Dead dolphins, diseased seals wash up on US shores
Over the past two months, dozens of dead dolphins have washed ashore in Florida and hundreds of diseased seals have died in the northeastern United States, officials said Friday.
The unusual wave of deaths has prompted officials to declare two separate, special investigations to find out why, and how to stop it.
From July 1 to August 30, a total of 48 dolphins have been found dead in southwest Florida, as a harmful algae bloom known as red tide killed hundreds of tons of fish from Naples to Tampa, said the National Oceanic and Atmospheric Administration.
Only one dolphin has been stranded alive since early July. It is currently being treated in rehabilitation.
Typical dolphin strandings in the region usually number three to four per month.

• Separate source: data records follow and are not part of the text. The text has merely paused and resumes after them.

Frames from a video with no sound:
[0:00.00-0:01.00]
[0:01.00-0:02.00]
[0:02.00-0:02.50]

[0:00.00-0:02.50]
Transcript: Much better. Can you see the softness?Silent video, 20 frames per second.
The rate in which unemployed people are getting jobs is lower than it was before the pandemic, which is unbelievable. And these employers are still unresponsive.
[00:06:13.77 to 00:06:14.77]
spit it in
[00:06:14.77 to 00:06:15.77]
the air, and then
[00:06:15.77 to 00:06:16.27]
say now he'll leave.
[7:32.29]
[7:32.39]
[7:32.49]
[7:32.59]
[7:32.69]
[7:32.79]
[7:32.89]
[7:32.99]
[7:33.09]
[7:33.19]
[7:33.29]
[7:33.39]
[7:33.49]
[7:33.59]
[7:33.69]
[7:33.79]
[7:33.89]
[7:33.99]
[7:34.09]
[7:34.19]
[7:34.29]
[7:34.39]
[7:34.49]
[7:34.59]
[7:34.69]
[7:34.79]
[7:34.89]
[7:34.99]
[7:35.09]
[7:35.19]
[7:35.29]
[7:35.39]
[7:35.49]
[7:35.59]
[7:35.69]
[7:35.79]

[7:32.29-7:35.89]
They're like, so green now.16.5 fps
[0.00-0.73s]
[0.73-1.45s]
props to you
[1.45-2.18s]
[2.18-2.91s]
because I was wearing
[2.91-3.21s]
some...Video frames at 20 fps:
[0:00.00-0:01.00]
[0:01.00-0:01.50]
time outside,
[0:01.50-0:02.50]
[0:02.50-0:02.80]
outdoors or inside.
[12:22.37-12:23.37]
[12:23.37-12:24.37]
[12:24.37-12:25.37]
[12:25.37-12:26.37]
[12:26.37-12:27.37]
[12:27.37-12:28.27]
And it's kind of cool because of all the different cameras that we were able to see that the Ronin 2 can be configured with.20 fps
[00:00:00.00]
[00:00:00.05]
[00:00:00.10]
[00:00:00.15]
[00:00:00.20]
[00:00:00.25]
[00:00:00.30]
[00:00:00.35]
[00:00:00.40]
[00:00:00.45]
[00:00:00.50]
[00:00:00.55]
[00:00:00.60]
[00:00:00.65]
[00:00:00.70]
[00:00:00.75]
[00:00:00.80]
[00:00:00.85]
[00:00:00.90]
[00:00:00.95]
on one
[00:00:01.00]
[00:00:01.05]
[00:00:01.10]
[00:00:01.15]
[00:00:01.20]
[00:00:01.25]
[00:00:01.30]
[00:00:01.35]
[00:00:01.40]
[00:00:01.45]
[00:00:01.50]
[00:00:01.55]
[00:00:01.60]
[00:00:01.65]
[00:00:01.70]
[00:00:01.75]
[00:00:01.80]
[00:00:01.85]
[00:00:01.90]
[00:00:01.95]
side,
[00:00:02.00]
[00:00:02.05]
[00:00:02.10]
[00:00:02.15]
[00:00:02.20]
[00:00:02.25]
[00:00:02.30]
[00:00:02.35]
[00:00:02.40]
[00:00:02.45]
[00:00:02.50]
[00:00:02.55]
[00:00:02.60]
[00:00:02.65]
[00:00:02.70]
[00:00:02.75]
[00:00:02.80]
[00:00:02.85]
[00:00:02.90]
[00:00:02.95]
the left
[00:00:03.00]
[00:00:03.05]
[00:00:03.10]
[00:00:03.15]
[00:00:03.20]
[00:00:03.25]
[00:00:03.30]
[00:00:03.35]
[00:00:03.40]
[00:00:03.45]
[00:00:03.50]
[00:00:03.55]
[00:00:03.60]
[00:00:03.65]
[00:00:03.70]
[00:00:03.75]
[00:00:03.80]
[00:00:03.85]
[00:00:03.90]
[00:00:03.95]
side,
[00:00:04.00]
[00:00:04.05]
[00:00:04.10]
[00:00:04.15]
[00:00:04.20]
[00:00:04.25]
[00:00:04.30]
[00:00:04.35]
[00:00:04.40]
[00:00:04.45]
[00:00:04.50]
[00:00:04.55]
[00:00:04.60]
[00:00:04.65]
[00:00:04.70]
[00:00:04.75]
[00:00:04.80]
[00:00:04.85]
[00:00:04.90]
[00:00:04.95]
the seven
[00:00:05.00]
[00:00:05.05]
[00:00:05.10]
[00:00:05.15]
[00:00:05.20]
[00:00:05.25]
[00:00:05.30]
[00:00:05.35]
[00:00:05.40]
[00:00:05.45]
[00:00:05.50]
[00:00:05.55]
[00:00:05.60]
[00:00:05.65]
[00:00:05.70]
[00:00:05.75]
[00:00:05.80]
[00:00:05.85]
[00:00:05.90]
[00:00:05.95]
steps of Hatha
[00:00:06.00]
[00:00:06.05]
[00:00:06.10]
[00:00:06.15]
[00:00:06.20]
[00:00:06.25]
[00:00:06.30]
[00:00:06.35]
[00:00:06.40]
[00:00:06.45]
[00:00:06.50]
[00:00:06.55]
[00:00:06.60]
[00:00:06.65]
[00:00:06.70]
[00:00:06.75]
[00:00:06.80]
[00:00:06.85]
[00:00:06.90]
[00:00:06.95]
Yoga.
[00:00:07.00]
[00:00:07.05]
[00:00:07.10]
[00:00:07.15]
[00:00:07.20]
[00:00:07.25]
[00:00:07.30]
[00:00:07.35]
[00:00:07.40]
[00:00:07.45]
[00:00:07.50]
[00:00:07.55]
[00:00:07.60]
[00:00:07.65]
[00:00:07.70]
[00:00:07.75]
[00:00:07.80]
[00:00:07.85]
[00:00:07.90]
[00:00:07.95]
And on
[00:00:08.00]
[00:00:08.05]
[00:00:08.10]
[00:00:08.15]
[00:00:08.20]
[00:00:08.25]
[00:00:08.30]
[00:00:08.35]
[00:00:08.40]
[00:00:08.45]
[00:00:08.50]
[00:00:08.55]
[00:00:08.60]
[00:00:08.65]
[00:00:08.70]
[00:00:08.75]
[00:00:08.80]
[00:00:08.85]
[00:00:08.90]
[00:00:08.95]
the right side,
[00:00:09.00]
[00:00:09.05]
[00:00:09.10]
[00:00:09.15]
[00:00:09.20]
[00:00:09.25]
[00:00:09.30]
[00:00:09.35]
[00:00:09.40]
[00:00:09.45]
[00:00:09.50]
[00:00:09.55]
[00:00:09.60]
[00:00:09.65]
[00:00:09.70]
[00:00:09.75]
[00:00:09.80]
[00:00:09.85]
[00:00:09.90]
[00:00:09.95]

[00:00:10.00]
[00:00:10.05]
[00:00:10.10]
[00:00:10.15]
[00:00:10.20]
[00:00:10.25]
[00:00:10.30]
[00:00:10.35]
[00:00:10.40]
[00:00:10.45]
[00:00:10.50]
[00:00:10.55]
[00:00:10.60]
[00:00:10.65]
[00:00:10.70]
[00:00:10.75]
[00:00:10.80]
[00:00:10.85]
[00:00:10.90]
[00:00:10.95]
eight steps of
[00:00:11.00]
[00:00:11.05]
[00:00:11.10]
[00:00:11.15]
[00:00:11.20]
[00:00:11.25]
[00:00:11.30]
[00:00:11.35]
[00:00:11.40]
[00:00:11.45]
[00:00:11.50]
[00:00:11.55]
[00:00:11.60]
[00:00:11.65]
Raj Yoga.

All 10 of the bottlenose dolphin autopsies—known as necropsies—done so far have tested positive for the red tide organism, Karenia brevis, a potent neurotoxin.
This indicates their deaths are "likely related to red tide bloom in southwest Florida," said Teri Rowles, marine mammal health and stranding program coordinator at the NOAA Fisheries Office of Protected Resources.
Further north, along the coasts of Maine, New Hampshire and northern Massachusetts, an infectious disease outbreak has affected both harbor seals and gray seals.
Since July, there have been 599 confirmed cases "and probably in the hundreds of unconfirmed cases" of stranded seals, Rowles told reporters on a conference call.
Tests have shown some seals were sickened with either avian influenza or phocine distemper virus—which is related to canine distemper virus—and in some cases, both.
Between July 1 and August 29 marine mammal stranding teams have found 137 live stranded seals and 462 that had already died.
It is still too soon to attribute an official cause for the seal deaths, and experts are not sure why they are getting sick in such high numbers, Rowles said.
To press on with the dual investigations, NOAA has declared two separate "unusual mortality events," or UMEs, defined as "a stranding that is unexpected; involves a significant die-off of any marine mammal population; and demands immediate response."
Declaring an UME allows contingency funds and additional research partners to join in the probe.
NOAA made the announcement as Americans prepared for a long holiday weekend—and many families were heading to the beach to mark the unofficial end of summer.
Officials urged people visiting the shores to stay at least 100 yards (meters) away from any seals, noting that their illnesses are infectious and could jump to people or their pets.
"In marine mammals it has been found before," said Michele Walsh, a state veterinarian with the Maine Department of Agriculture, referring to influenza A.
Even though the flu subtype is not yet known "we assume that all influenzas have that potential (to jump from animals to people) until we prove otherwise," she said.